BENEDICT XVI has had a troubling record. In 2005, the pope condemned a litany of terrorist atrocities while conspicuously avoiding mention of the 57 Israelis killed that year during the second intifada.

In 2007, Benedict moved to canonize Pope Pius XII ("Hitler's pope"). Last year, he reintroduced the Tridentine Mass, which Nostra Aetate had rendered archaic: The Latin original contained a Good Friday prayer for the conversion of "the perfidious Jews." Benedict's revised version lets Catholic conservatives pray that God "remove the veil" from the hearts of Jews and end their "blindness."

During Operation Cast Lead, a senior Vatican cardinal, Renato Martino, referred to Hamas-ruled Gaza as one "big concentration camp."

But it was the lifting last month of the 1988 excommunication of four arch-conservative bishops associated with the Society of Saint Pius X that brought Catholic-Jewish relations to a nadir. Jews do not much care about theological issues within the Church unless they impact on us directly. But one of those readmitted bishops, Richard Williamson, is an unregenerate Holocaust-denier.

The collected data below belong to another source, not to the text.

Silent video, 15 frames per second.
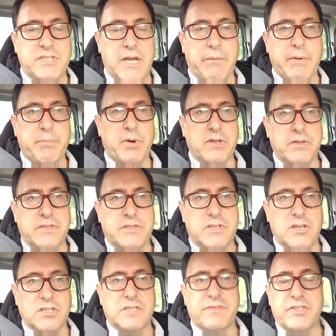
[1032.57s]
So we put
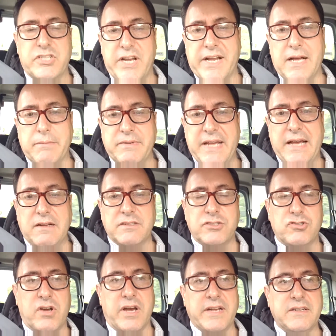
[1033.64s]
the cost of a checkup down to
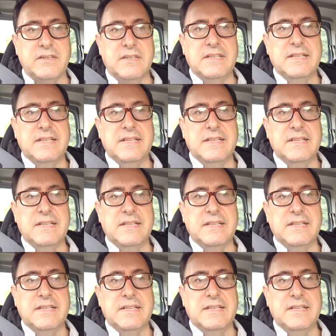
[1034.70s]
try and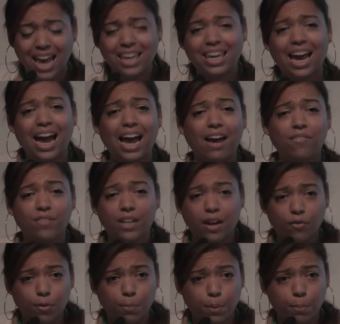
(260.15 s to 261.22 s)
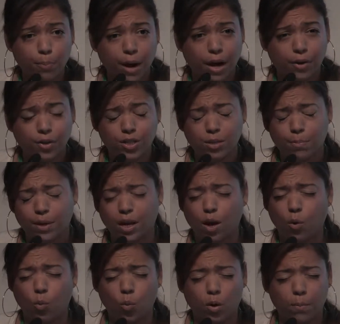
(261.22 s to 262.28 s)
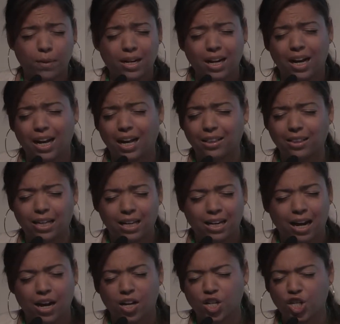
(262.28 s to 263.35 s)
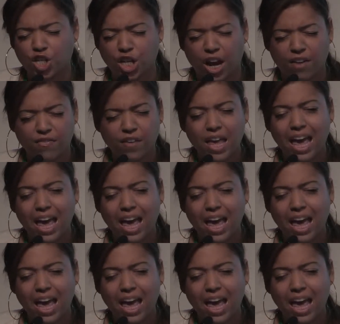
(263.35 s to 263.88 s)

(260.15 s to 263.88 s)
yet I have never been prouder to be a woman, a Latina, a chef,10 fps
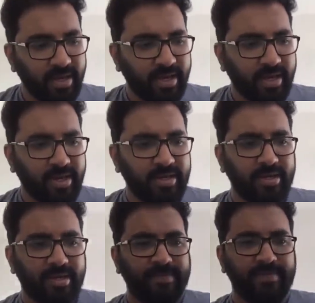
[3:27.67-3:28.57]
And
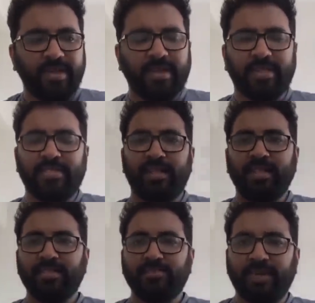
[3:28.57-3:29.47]
uh, the challenge
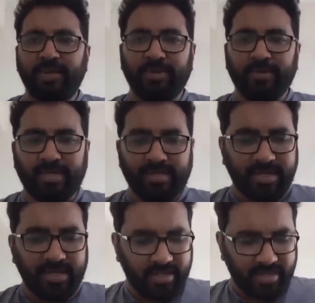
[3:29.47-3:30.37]
is mainly because uh,
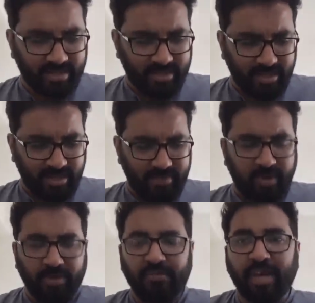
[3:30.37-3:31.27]
see, uh, the amount
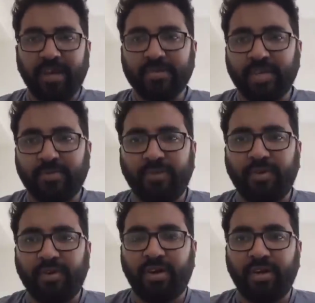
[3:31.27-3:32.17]
of time is equal for
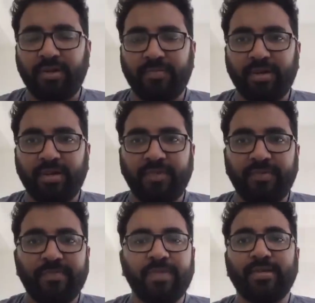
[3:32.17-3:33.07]
all, but the way
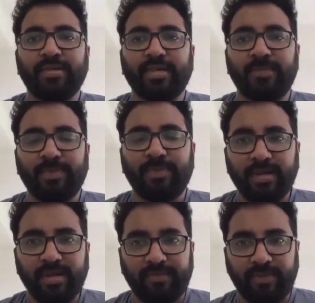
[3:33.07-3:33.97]
people utilize it is
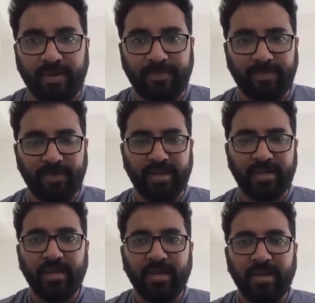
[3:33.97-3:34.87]
completely different,
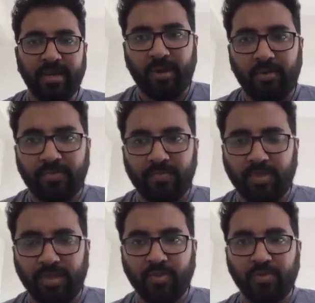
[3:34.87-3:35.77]
right? How
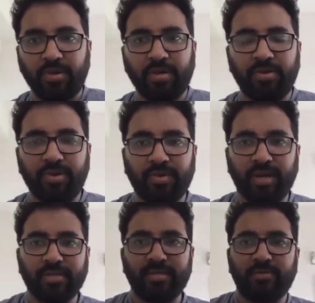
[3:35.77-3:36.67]
you would
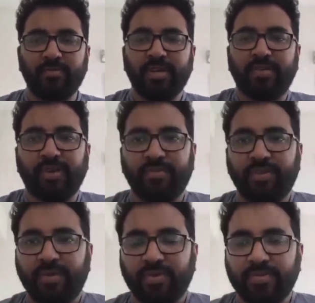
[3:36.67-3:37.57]
utilize it will be different
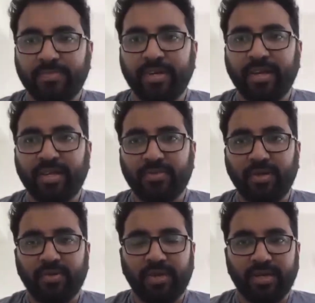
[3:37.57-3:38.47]
from how somebody else would
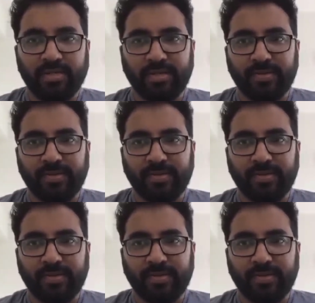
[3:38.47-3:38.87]
utilize it.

Someone in the Vatican hierarchy did Benedict a great disservice in not forewarning him about Williamson. Only after criticism crested, and the (Protestant) German Chancellor Angela Merkel called on Benedict to make "very clear" his rejection of Holocaust-denial, did the German-born pope take action. (To his credit, Benedict has refused to receive Mahmoud Ahmadinejad.)

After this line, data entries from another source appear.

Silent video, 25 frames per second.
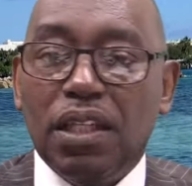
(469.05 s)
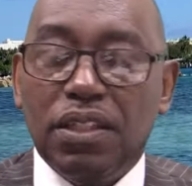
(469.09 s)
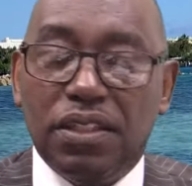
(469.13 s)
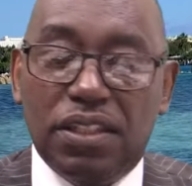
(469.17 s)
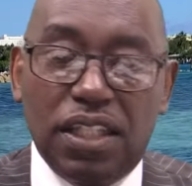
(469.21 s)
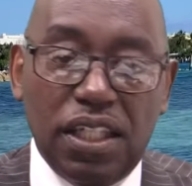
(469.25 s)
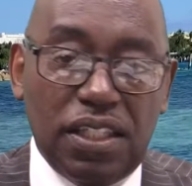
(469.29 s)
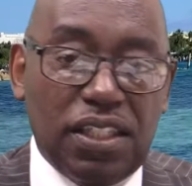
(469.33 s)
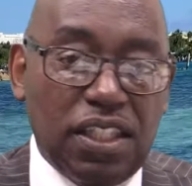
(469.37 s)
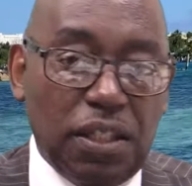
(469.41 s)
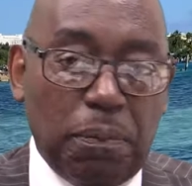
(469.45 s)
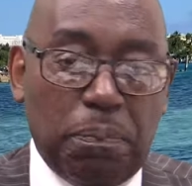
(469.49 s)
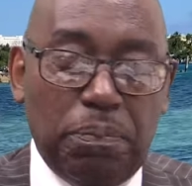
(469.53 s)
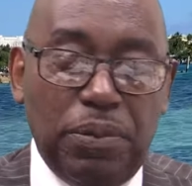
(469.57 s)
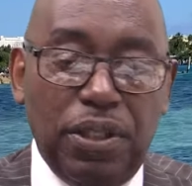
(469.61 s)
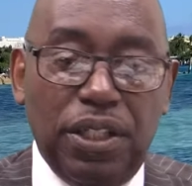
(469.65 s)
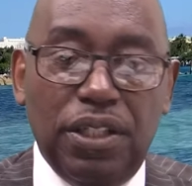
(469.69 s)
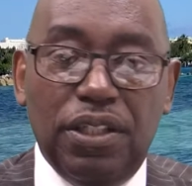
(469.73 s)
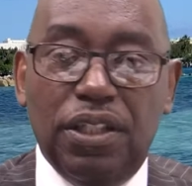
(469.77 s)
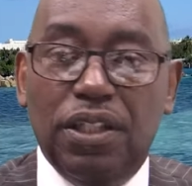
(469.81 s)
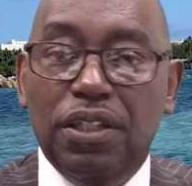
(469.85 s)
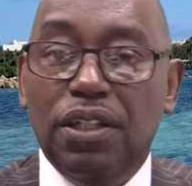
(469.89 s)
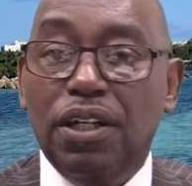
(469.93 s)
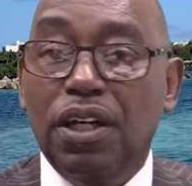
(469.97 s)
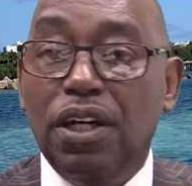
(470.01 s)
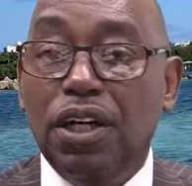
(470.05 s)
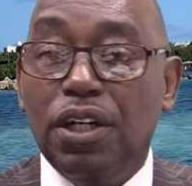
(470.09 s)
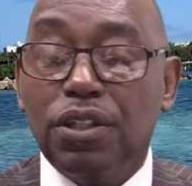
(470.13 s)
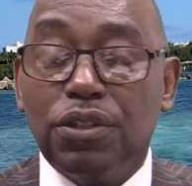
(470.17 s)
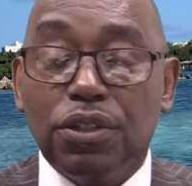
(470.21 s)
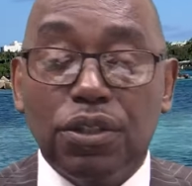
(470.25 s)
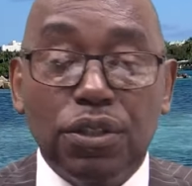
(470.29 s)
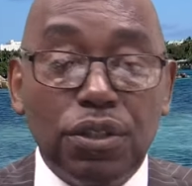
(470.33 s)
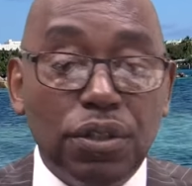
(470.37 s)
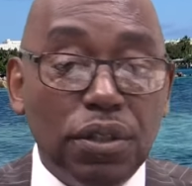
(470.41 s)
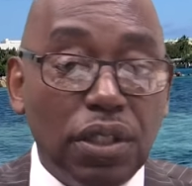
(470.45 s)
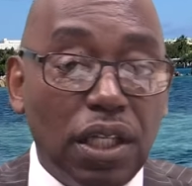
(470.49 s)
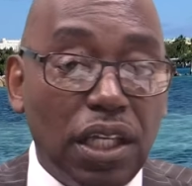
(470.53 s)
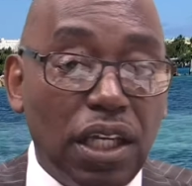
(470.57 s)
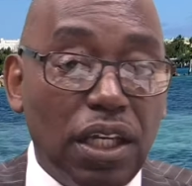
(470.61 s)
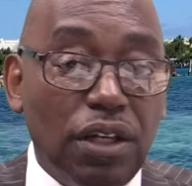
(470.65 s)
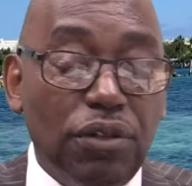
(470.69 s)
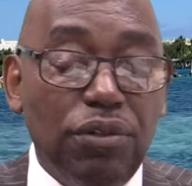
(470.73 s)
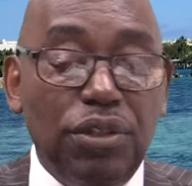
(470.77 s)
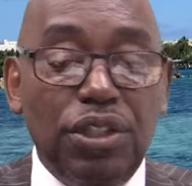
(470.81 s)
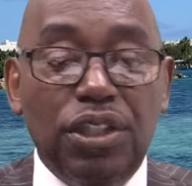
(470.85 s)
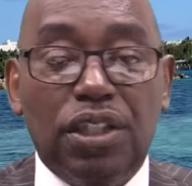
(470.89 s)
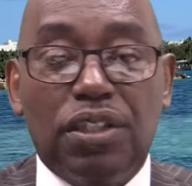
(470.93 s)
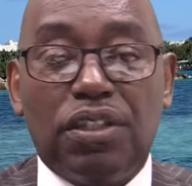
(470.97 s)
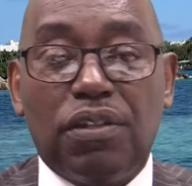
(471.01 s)
discipline, and other
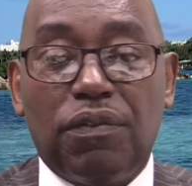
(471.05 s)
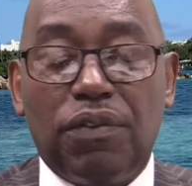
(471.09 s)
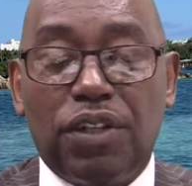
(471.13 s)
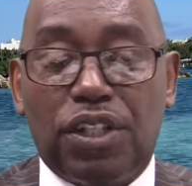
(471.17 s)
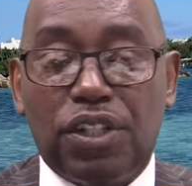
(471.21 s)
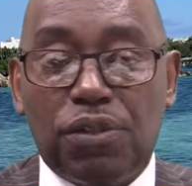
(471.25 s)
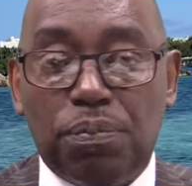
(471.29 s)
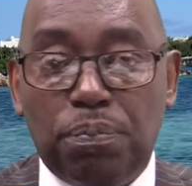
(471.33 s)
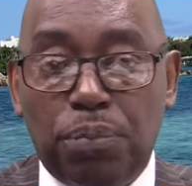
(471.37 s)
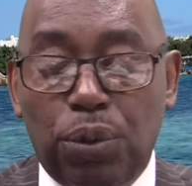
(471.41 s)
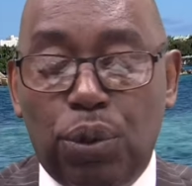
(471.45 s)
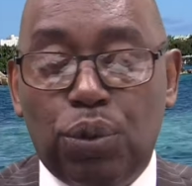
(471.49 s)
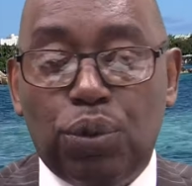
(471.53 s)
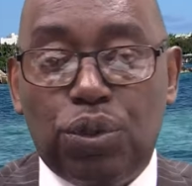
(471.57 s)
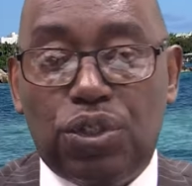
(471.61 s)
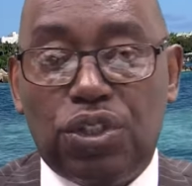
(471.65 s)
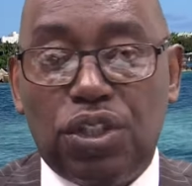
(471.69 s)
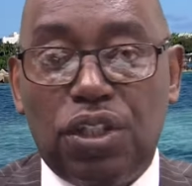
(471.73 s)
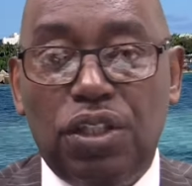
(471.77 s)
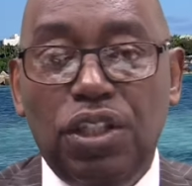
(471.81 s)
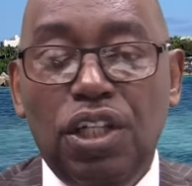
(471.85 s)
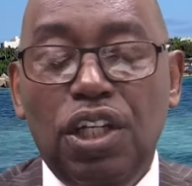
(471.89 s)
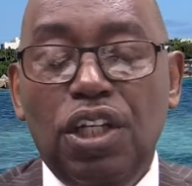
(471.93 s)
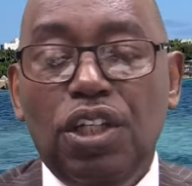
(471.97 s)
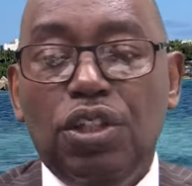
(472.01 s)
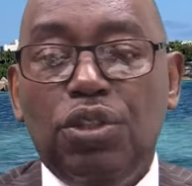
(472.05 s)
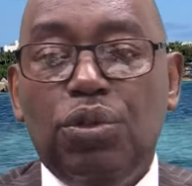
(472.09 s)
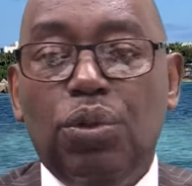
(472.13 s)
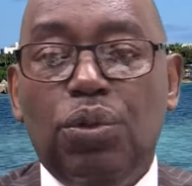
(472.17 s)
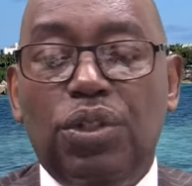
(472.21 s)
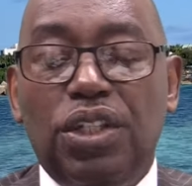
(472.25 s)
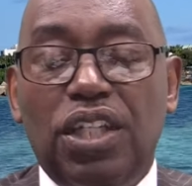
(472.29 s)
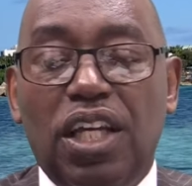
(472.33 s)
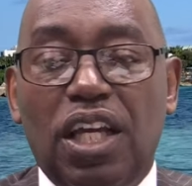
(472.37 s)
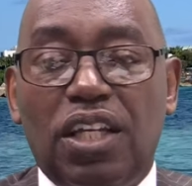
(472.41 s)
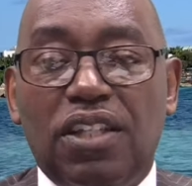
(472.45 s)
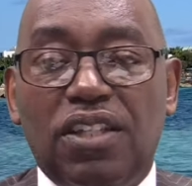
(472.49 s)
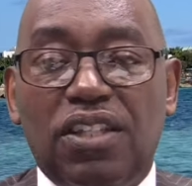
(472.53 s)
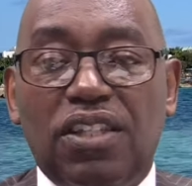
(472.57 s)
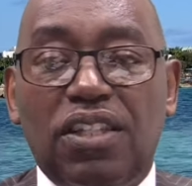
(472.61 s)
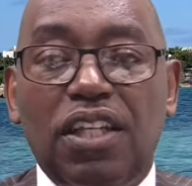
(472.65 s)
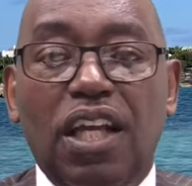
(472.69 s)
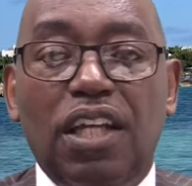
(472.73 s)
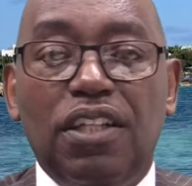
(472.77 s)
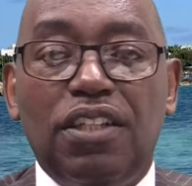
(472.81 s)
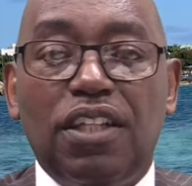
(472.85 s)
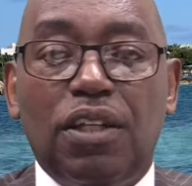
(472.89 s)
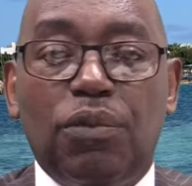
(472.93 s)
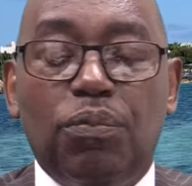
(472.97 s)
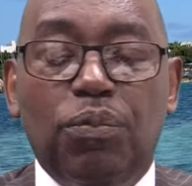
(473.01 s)
areas of exposure to the
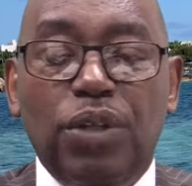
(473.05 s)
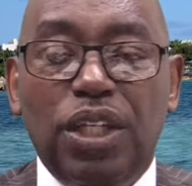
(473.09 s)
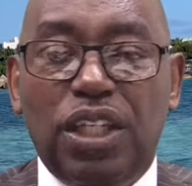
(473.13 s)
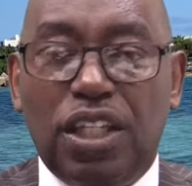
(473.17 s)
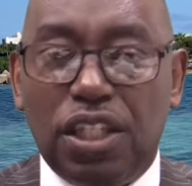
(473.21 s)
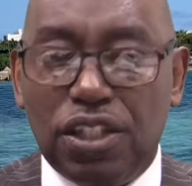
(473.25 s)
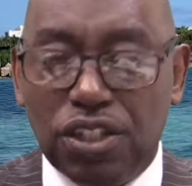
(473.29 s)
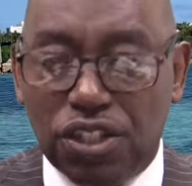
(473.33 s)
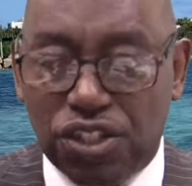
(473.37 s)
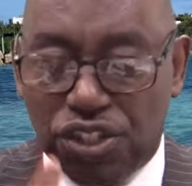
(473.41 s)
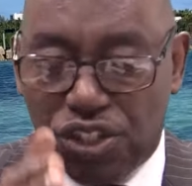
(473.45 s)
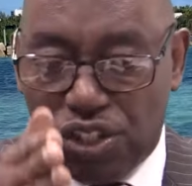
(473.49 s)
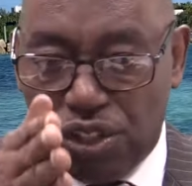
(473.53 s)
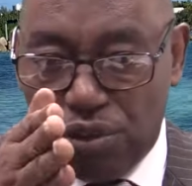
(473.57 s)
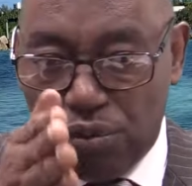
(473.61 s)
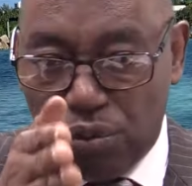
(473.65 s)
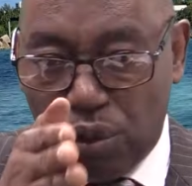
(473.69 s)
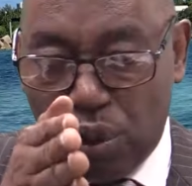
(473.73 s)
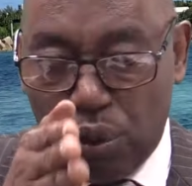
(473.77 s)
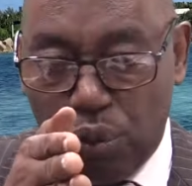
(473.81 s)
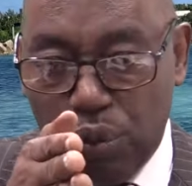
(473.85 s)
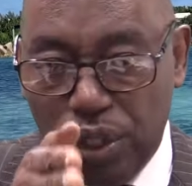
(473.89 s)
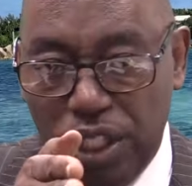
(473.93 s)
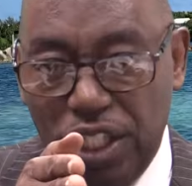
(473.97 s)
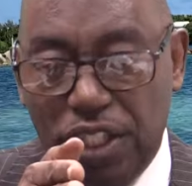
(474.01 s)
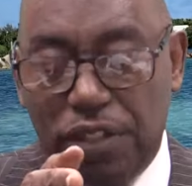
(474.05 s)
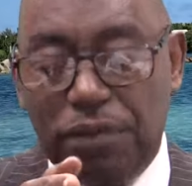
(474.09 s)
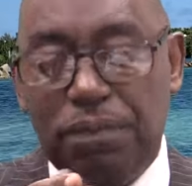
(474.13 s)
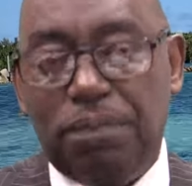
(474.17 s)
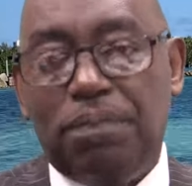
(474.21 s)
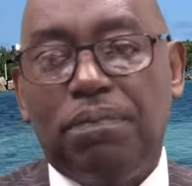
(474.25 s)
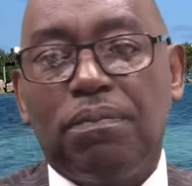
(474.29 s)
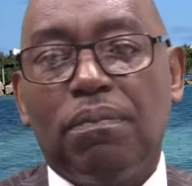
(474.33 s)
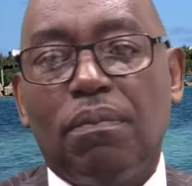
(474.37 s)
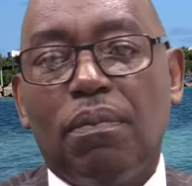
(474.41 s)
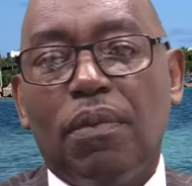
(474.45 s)
extent that we can zero in,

As a matter of Jewish dignity, The Jerusalem Post called for a moratorium on public contacts between the organized Jewish community and the Vatican - which is now saying Williamson must accept Nostra Aetate to be granted full communion, and has told him to publicly recant his Holocaust denial. To no avail.

ON THURSDAY, leaders of the Conference of Presidents of Major American Jewish Organizations met with Pope Benedict in Rome. The audience had been scheduled before the Williamson controversy broke. Canceling it would have exacerbated tensions and embarrassed the pope - which is not the Jewish way. These communal leaders sensed the Vatican wanted to set matters straight. It appears they were right.

The pope told them: "Any denial or minimization of [the Holocaust] is intolerable… This should be clear to everyone, especially to those standing in the tradition of the Holy Scriptures."

He then repeated, verbatim, the prayer Pope John Paul offered when he visited the Western Wall in 2000 and asked the Jews to forgive the Christians who had persecuted them over the centuries. Benedict ended: "I now make his prayer my own."

We welcome this reiteration of the late pope's entreaty. Still, as the Holy Father may know, in Jewish tradition, absolution requires not just the confession of a sin, but its cessation.